Closed aspencoyle closed 3 years ago

aspencoyle commented 3 years ago

I'm looking to take the tables of transcript IDs produced by my DESeq2 analysis (example available here and match them with the accession IDs for version 3.0 of C. bairdii transcriptome.

I'm using this table to match genes to transcripts., found under BLASTx Annotation for cbai_hemat_transcriptome_v3.0 on the Genomic Resources page.

However, when I do, I get a lot of unmatched transcripts. Of the 1022 significantly different transcripts in my ambient vs. low treatments, 641 of them aren't matched to a particular gene. During our Science Hour chat, I thought I remembered hearing that it's unusual for a transcript to not be matched to a gene. Am I just misremembering? And if not, what's going on here?
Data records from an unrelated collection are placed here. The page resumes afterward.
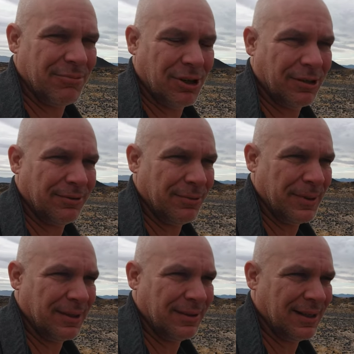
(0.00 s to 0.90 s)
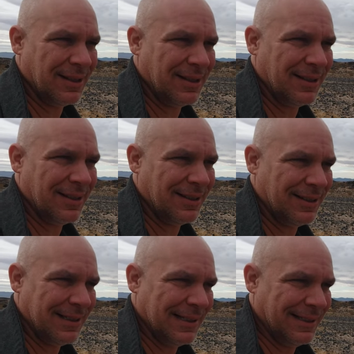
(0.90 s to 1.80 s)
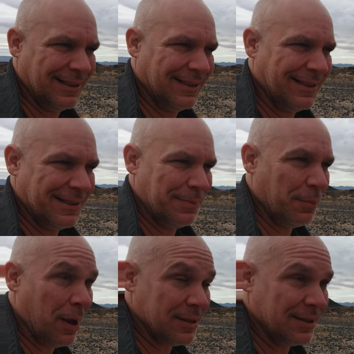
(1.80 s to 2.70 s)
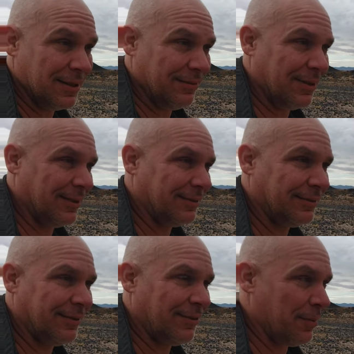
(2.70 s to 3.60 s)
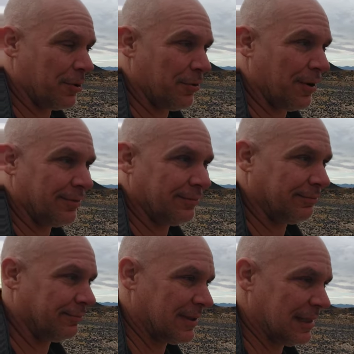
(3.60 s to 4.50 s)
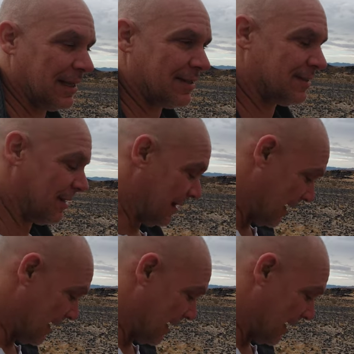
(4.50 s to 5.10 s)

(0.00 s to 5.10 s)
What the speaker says: dark for me. I need the positivity. If I'm going to go out and cleanse the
Don't think my code is causing the issue, but posting it below to be safe:

# Filepath that leads to DESeq2 output file
deseq_output_filepath <- "C:/Users/acoyl/Documents/GitHub/hemat_bairdii_transcriptome/graphs/amb_v_low_day02/Amb_vsLow_DEGlist_wcols.txt"
# Filepath that leads to transcript ID/gene ID table
blast_filepath <- "C:/Users/acoyl/Documents/GitHub/hemat_bairdii_transcriptome/data/cbai_hemat_diamond_blastx_table_transcriptome_v3.0.txt"

# Read output file into R
transcript_data <- read.table(deseq_output_filepath, 
                              header = TRUE, sep = "\t")
# Transcript IDs are rownames - move them into first column
transcript_data <- tibble::rownames_to_column(transcript_data, 
                                              "Transcript_ID")
# Read BLAST data into R
blast_data <- read.table(blast_filepath, header = FALSE,
                         sep = "\t")
# Columns have no names - add names for first two columns
colnames(blast_data)[1:2] <- c("Transcript_ID", "Gene_ID")

# Turn the first two columns of BLAST data into a Transcript ID/Gene ID key
blastkey <- blast_data %>%
  select(Transcript_ID, Gene_ID)

# Add Gene ID column to transcript data, using Transcript ID column to match
transcript_data <- left_join(transcript_data, blastkey, by = "Transcript_ID")

# Select only the Transcript ID and Gene ID columns
transcript_key <- transcript_data[,c("Transcript_ID", "Gene_ID")]
length(transcript_key$Transcript_ID)
sum(is.na(transcript_key$Gene_ID))

EDITED: Added code block formatting.

sr320 commented 3 years ago

What percentage of the entire transcriptome is annotated based on the annotation file you are using--- and how does that percentage compare to your DEG list?

aspencoyle commented 3 years ago

For my 4 DEG lists combined, 1061/2930 differently-expressed genes are annotated (36.2%)

The annotation file I'm using here - labeled as BlastX annotation for the transcriptome has 66,596 transcripts, and all are annotated.

The whole transcriptome (linked on the Genomic Resources page as cbai_transcriptome_v3.0.fasta) has 344,944 sequences, so 19.4% are annotated.

I'm also using transcriptome v3.0 (pooled libraries only) rather than transcriptome v2.0 (pooled libraries + individual libraries), as my computer couldn't handle creating a Kallisto index for v2.0 - maybe that could be the source of some of the disparity?

sr320 commented 3 years ago

Seems like only 19% of transcriptome is annotated-- you got 36% so you are doing good. Did you annotate v3? If not you should to get aware of ins and outs.

aspencoyle commented 3 years ago

Alright, great! And nope, I didn't annotate v3 myself - I'll start on that using Trinotate!